Une tendance plus favorable semble s’amorcer sur le marché porcin.. Les observateurs l’espèrent durable sur les prochaines semaines. Plusieurs raisons sont invoquées : une baisse saisonnière de la production, une demande soutenue vers l’Asie (Corée notamment), et vers l’Espagne en manque de marchandise, la mise en œuvre du stockage privé pour soulager le marché de l’effet dioxine en Allemagne …
Pour autant, vu du côté des éleveurs, on est évidemment encore loin du compte. La remontée souhaitable est estimée à 25-30 centimes, ceci pour couvrir les hausses du prix de l’aliment, consécutive à la flambée des matières premières. Compte tenu des règles du marché qui limitent les hausses maximales hebdomadaires à 6 centimes (jeudi + lundi), cette remonté prendra du temps.
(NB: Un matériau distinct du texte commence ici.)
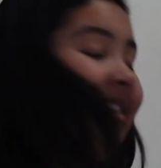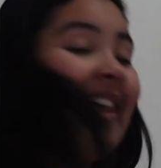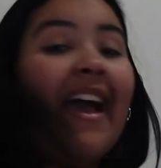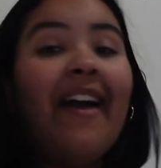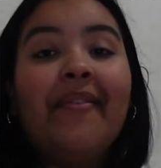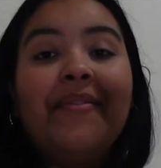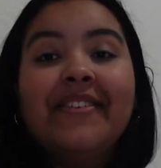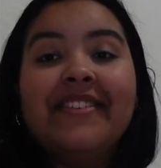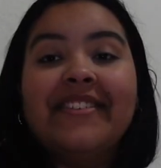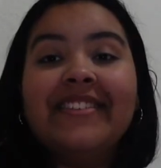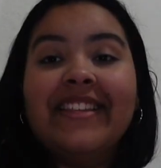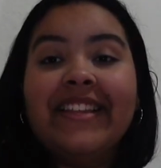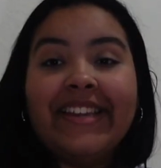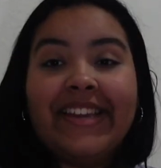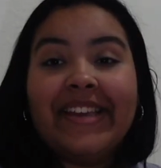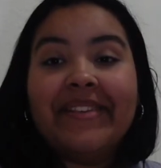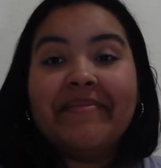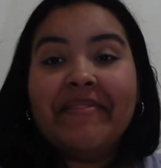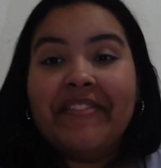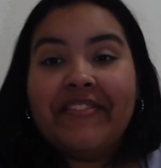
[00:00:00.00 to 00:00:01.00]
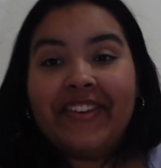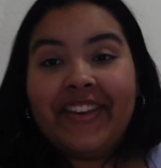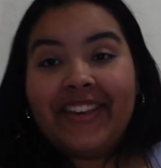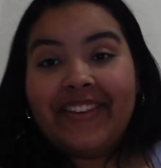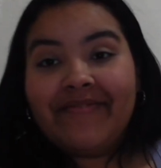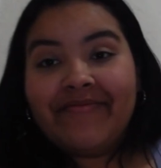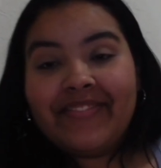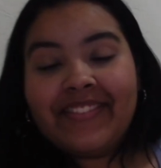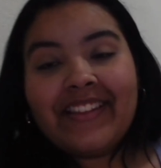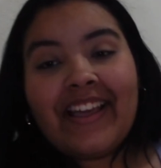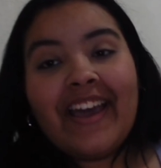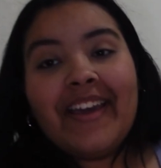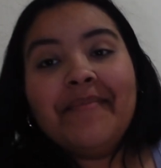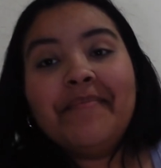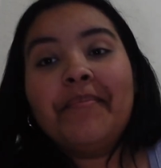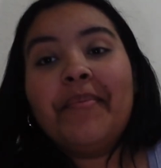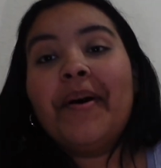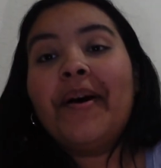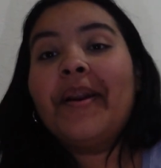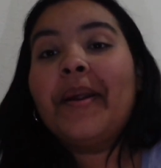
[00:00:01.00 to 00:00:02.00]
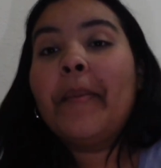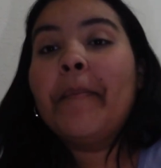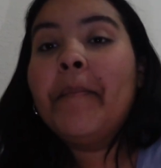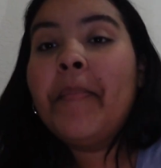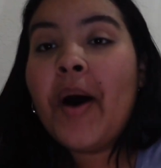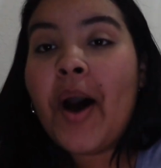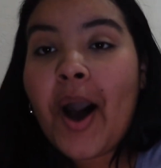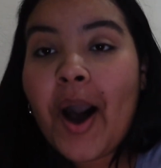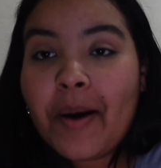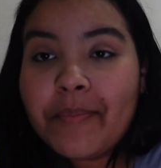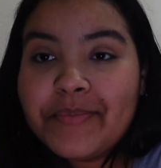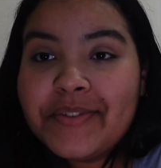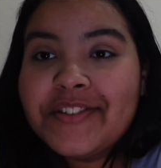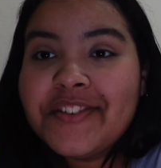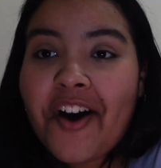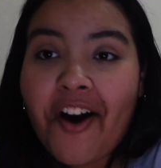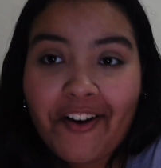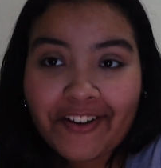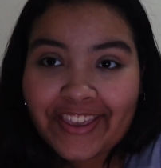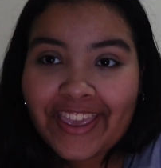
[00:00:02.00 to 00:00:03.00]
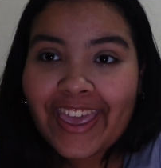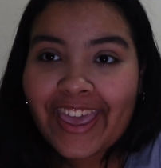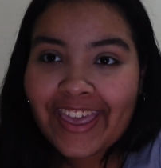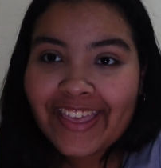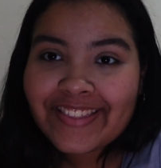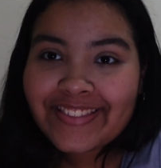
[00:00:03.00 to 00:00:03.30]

That was the name of it. I bought a pop socket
Sans oublier la pression de la distribution qui se manifeste déjà en freinant sur les augmentations de tarifs. Certains abatteurs montrent aussi peu d’empressement pour peser sur le bouton du cadran et « traînent régulièrement des pieds ».
Plus value VPF
La pression syndicale est maintenue. Certes, ces derniers jours il n’y a pas de nouvelles actions auprès de la grande distribution. Mais, elles pourraient reprendre, si des signes positifs ne sont pas perçus rapidement. La mention d’origine des viandes reste une priorité. « Et pas question de laisser les transformateurs s’abriter derrière des motifs futiles, du style pour écouler des stocks d’étiquettes ou d’emballages ».
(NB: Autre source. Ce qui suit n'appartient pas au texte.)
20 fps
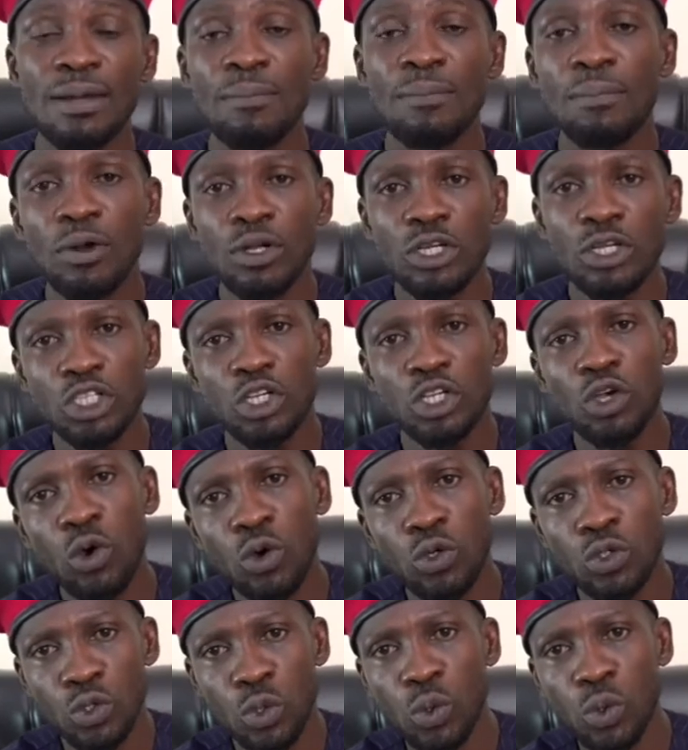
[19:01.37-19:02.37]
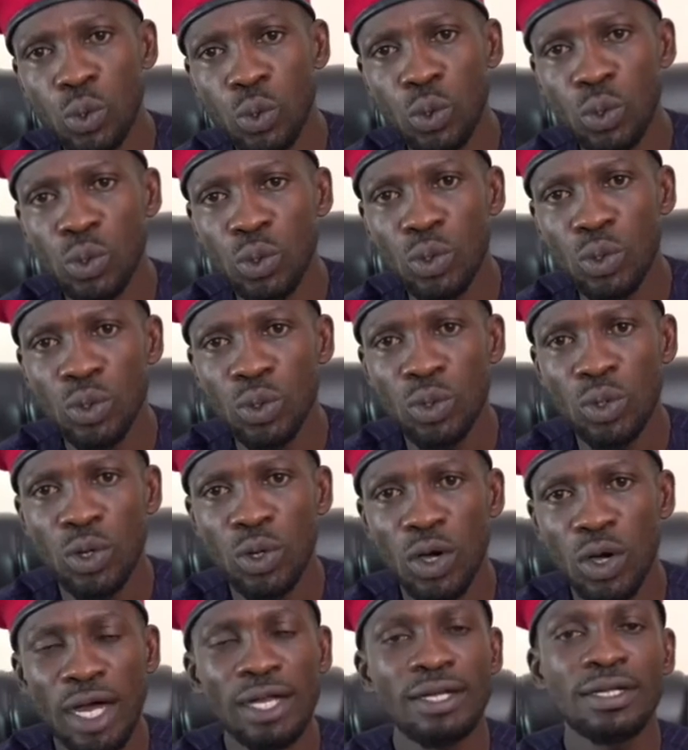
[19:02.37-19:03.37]
political tool
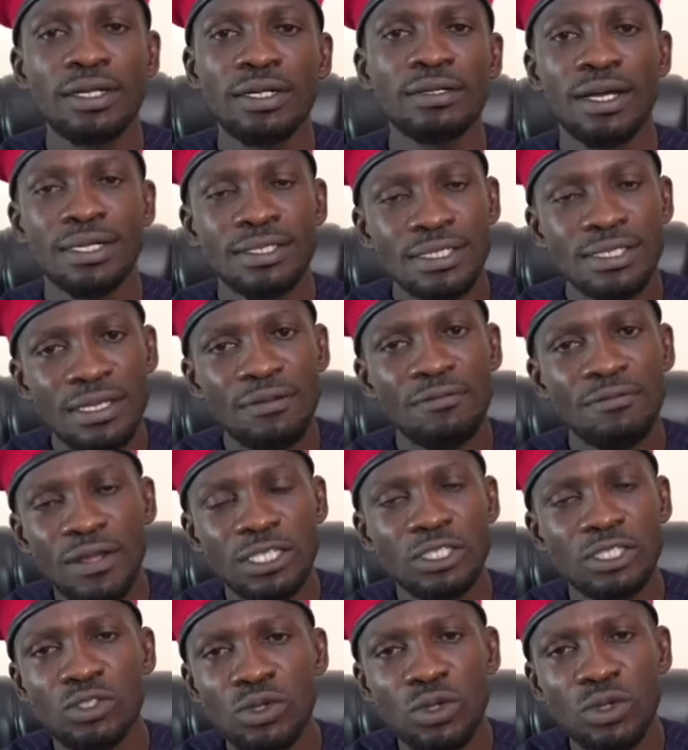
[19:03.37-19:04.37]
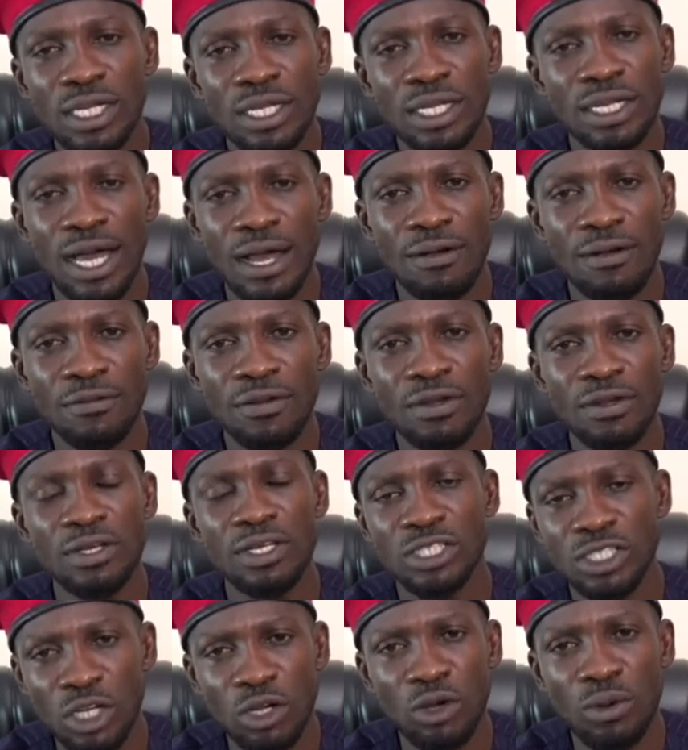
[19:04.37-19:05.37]
and as if that's not enough,
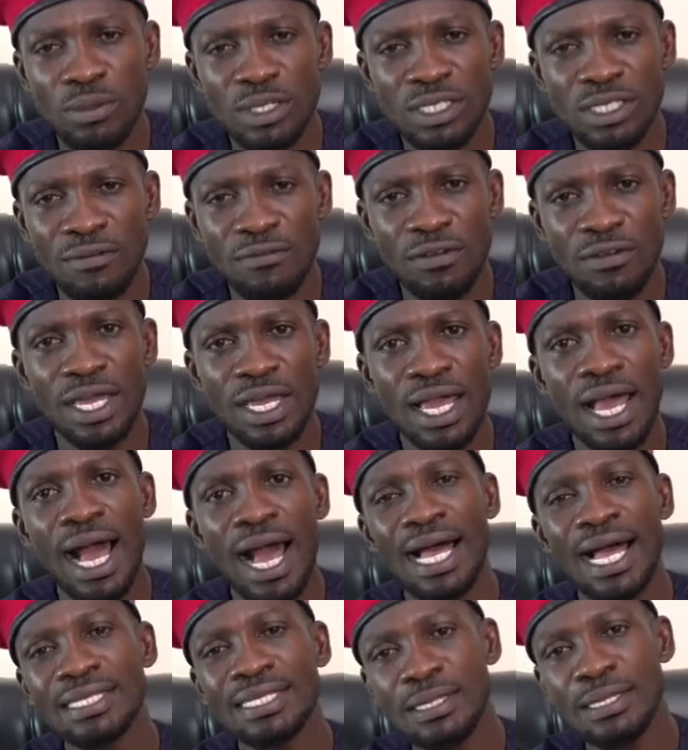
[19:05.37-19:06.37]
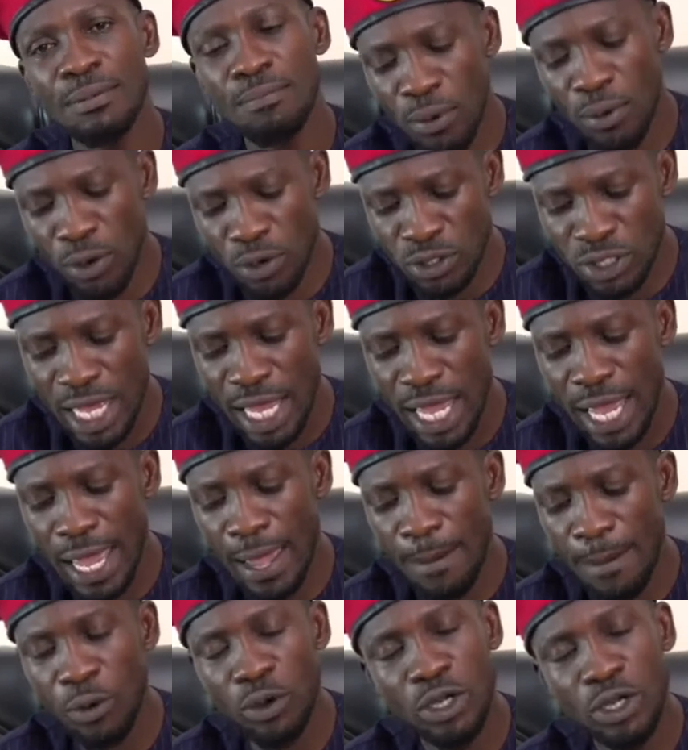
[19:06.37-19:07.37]
General Museveni has imposed
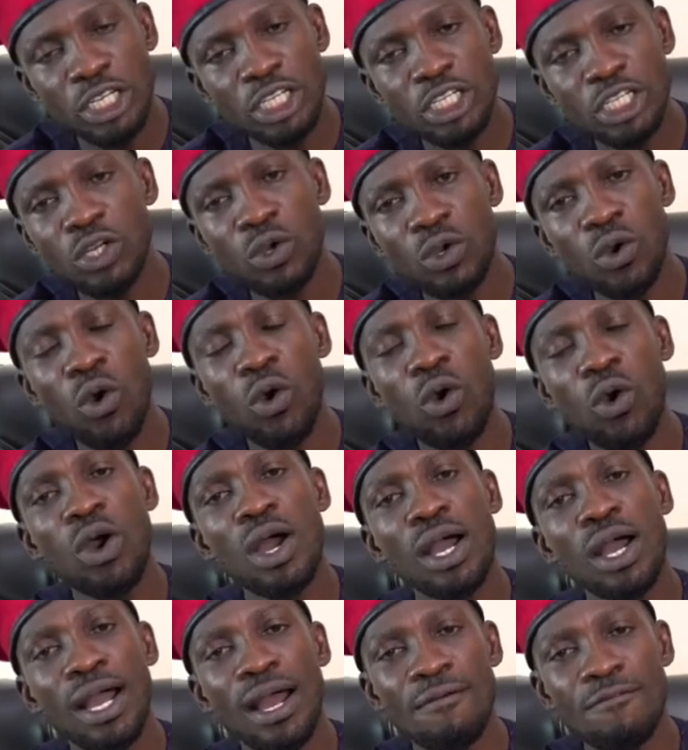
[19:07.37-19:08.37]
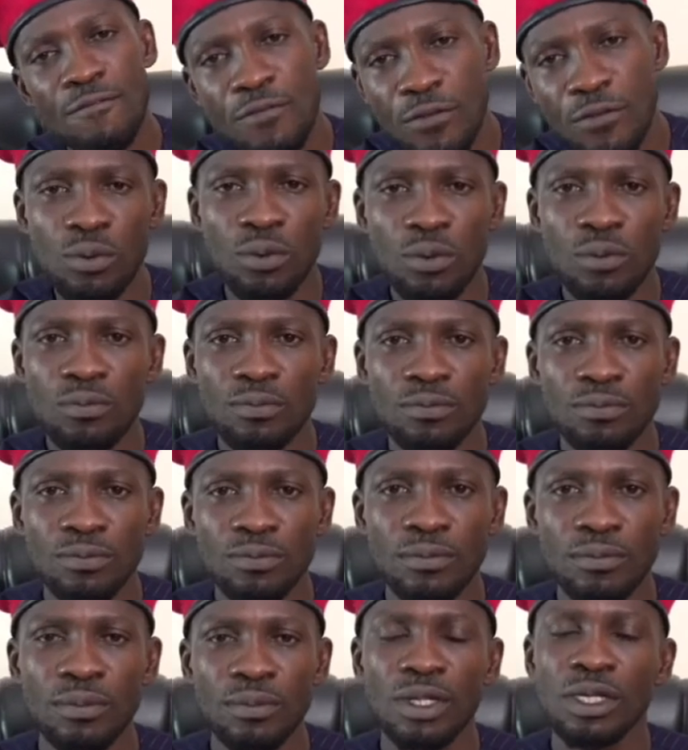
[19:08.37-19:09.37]
a political curfew.
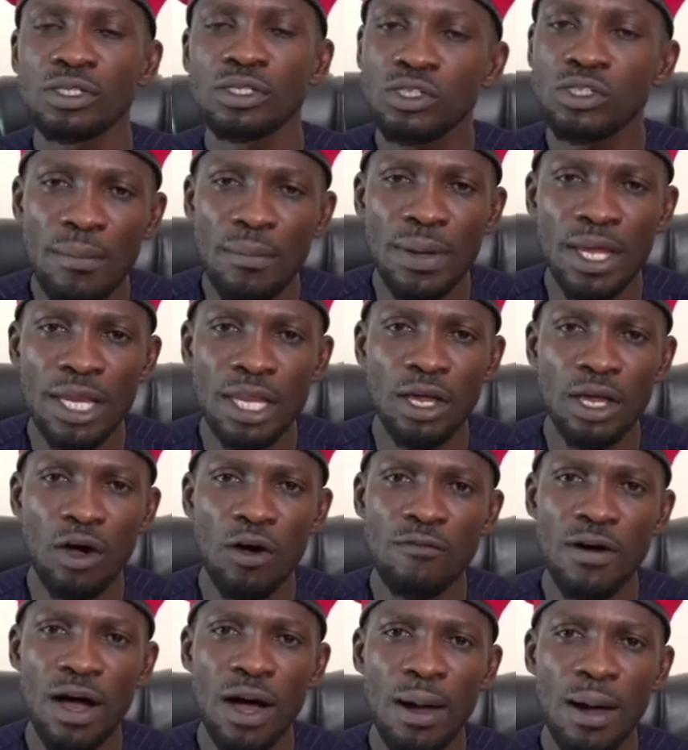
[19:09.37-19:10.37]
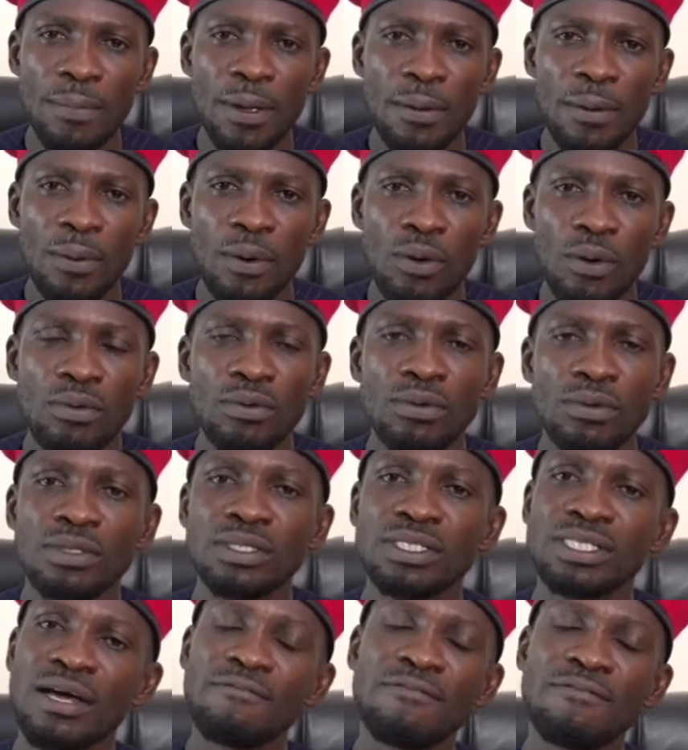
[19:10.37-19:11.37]
So many of our people
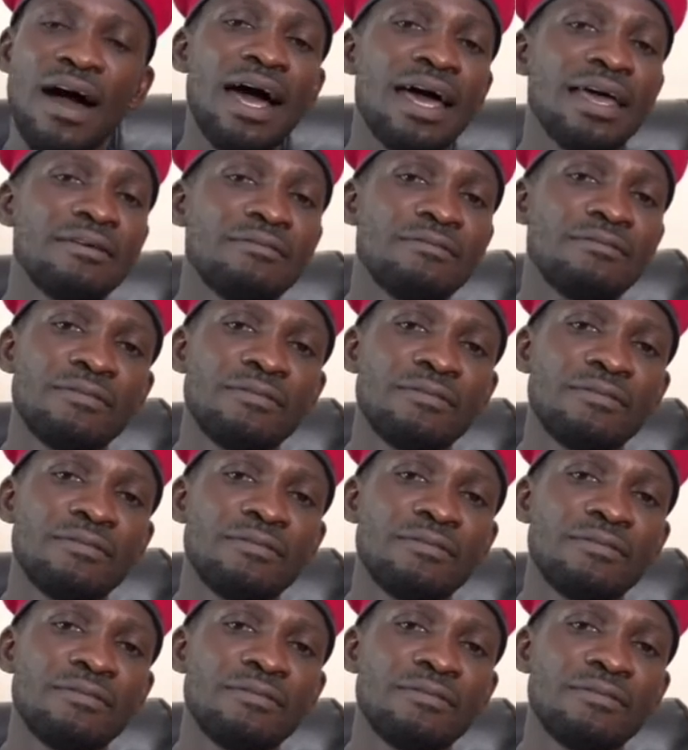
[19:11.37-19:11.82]
survive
Au niveau de la FNP, l’idée d’une valorisation de VPF en pied de facture revient dans les discussions. Jean-Michel Serres, président de la FNP, est persuadé que cette plus-value VPF pourrait se traduire par une augmentation de 7 à 8 centimes du kilo. Les éleveurs sont dubitatifs, car ils attendent plus et surtout rapidement. « On est en train de nous user », note Philippe Saliou, vice-président de la CEB. « Je suis aussi inquiet par le manque de réactivité de la filière porcine française, au regard de la filière allemande qui en moins de 3 semaines a su retourner une situation critique et reprendre les 35 centimes cédés ».